→ **TRY IT**
Every record below, from first to last, should be copied exactly; leave the pictures out.

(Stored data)

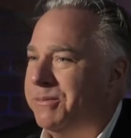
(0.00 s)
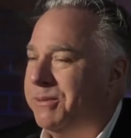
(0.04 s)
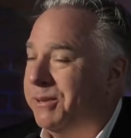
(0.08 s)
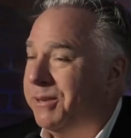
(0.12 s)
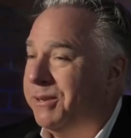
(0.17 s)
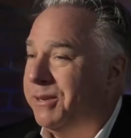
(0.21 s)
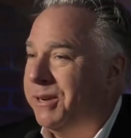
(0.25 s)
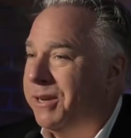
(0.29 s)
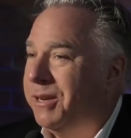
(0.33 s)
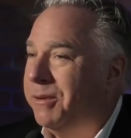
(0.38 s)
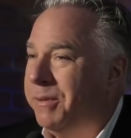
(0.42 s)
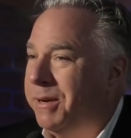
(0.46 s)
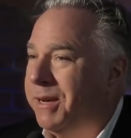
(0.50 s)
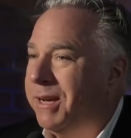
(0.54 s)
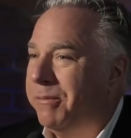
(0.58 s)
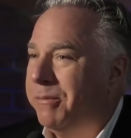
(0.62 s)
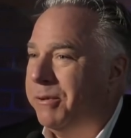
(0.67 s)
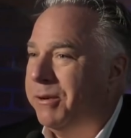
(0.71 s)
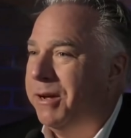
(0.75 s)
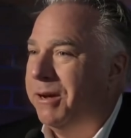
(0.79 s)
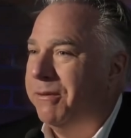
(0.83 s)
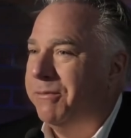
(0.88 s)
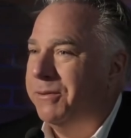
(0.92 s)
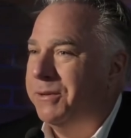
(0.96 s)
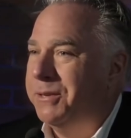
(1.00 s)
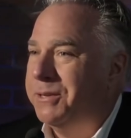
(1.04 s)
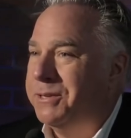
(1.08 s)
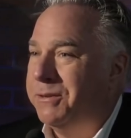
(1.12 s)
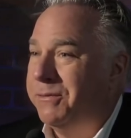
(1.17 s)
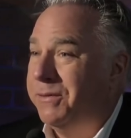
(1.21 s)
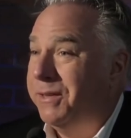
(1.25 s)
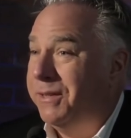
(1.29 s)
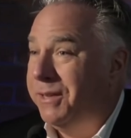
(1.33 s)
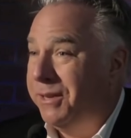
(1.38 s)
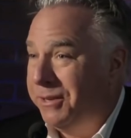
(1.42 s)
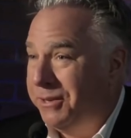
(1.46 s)
to be coming off of this
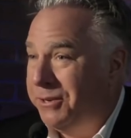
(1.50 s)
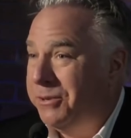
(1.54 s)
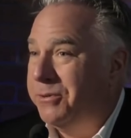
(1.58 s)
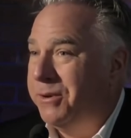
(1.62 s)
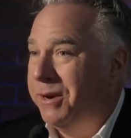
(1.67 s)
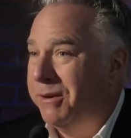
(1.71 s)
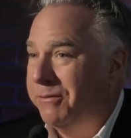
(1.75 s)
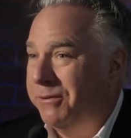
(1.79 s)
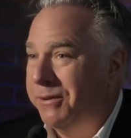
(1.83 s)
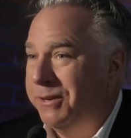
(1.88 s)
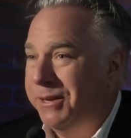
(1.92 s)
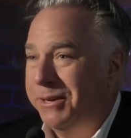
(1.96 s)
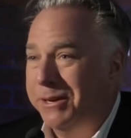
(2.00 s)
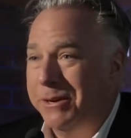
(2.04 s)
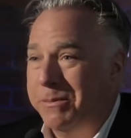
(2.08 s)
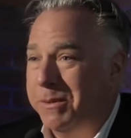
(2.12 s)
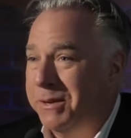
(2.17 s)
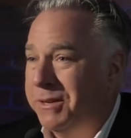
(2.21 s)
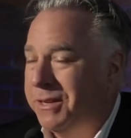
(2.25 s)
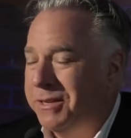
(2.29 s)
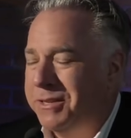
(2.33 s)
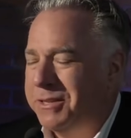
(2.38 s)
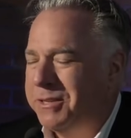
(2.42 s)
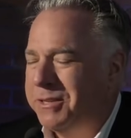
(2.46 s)
event. They do every year, but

→ **SOLUTION BELOW**
(0.00 s)
(0.04 s)
(0.08 s)
(0.12 s)
(0.17 s)
(0.21 s)
(0.25 s)
(0.29 s)
(0.33 s)
(0.38 s)
(0.42 s)
(0.46 s)
(0.50 s)
(0.54 s)
(0.58 s)
(0.62 s)
(0.67 s)
(0.71 s)
(0.75 s)
(0.79 s)
(0.83 s)
(0.88 s)
(0.92 s)
(0.96 s)
(1.00 s)
(1.04 s)
(1.08 s)
(1.12 s)
(1.17 s)
(1.21 s)
(1.25 s)
(1.29 s)
(1.33 s)
(1.38 s)
(1.42 s)
(1.46 s)
to be coming off of this
(1.50 s)
(1.54 s)
(1.58 s)
(1.62 s)
(1.67 s)
(1.71 s)
(1.75 s)
(1.79 s)
(1.83 s)
(1.88 s)
(1.92 s)
(1.96 s)
(2.00 s)
(2.04 s)
(2.08 s)
(2.12 s)
(2.17 s)
(2.21 s)
(2.25 s)
(2.29 s)
(2.33 s)
(2.38 s)
(2.42 s)
(2.46 s)
event. They do every year, but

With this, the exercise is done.